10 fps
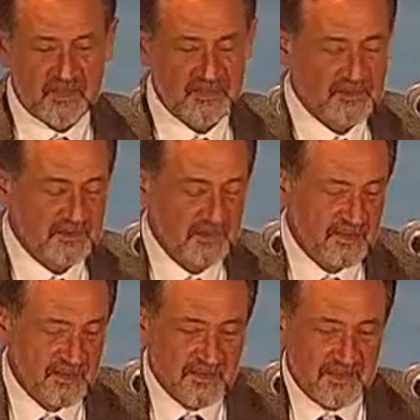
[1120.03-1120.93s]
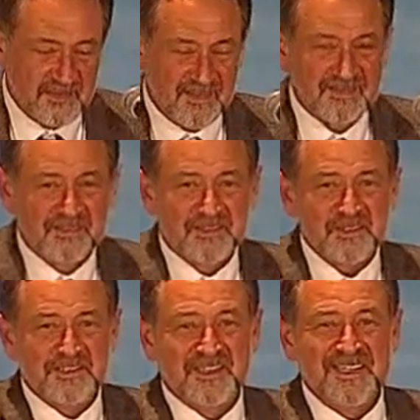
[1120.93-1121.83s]
like to thank our speaker
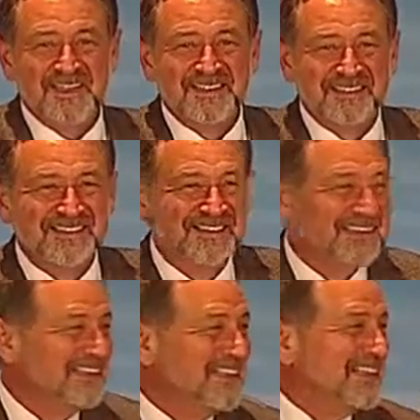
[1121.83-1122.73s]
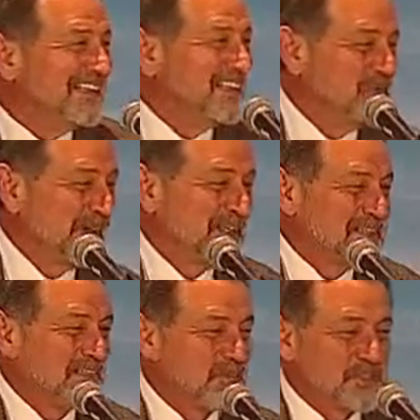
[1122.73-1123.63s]
on behalf
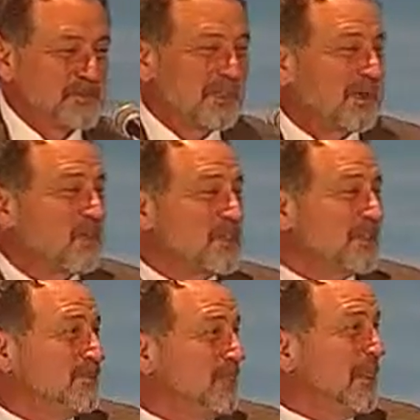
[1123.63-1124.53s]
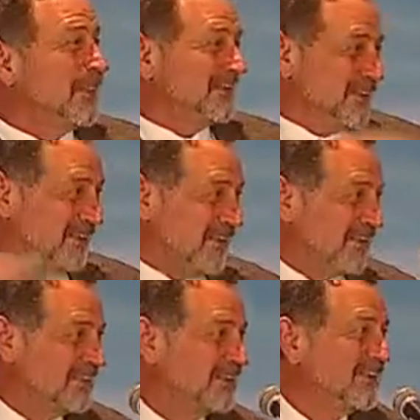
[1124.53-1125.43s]
of our conference. It
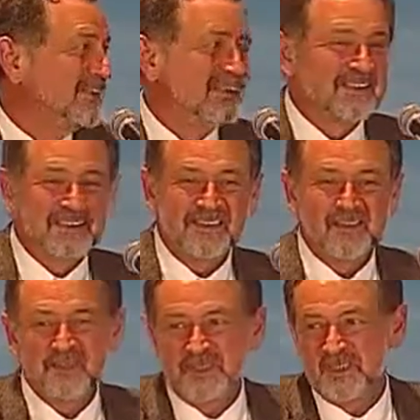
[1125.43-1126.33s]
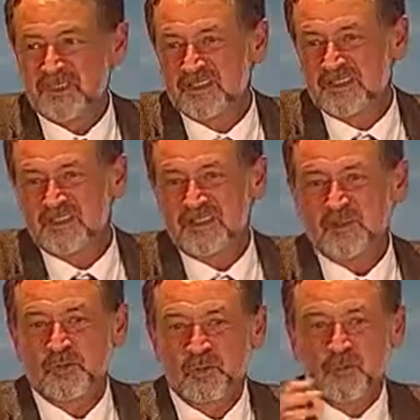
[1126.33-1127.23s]
was a very good and enjoyable
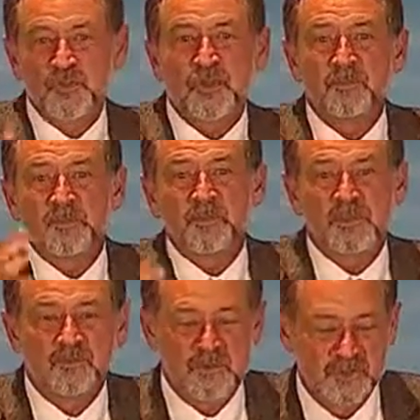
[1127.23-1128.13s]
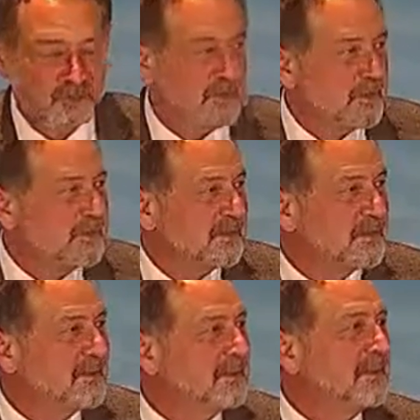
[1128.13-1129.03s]
presentation. I think
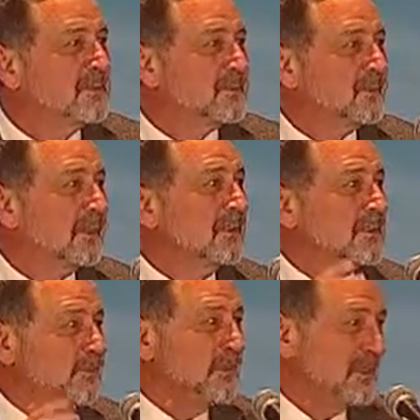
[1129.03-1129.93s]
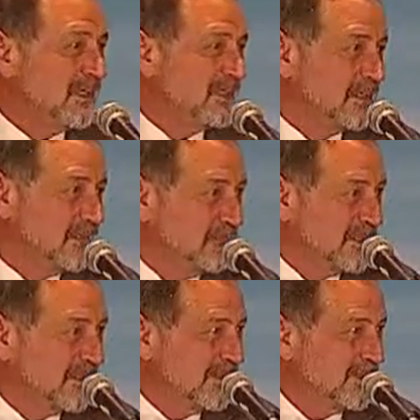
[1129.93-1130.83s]
we'll have time later on to discuss the
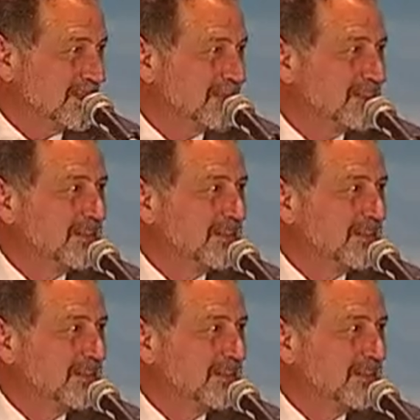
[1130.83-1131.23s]
results of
◆ ◆ ◆ ◆
WHAT YOU NEED TO DO — Return the entries above exactly, skipping any images.

EXPECTED ANSWER —
10 fps
[1120.03-1120.93s]
[1120.93-1121.83s]
like to thank our speaker
[1121.83-1122.73s]
[1122.73-1123.63s]
on behalf
[1123.63-1124.53s]
[1124.53-1125.43s]
of our conference. It
[1125.43-1126.33s]
[1126.33-1127.23s]
was a very good and enjoyable
[1127.23-1128.13s]
[1128.13-1129.03s]
presentation. I think
[1129.03-1129.93s]
[1129.93-1130.83s]
we'll have time later on to discuss the
[1130.83-1131.23s]
results of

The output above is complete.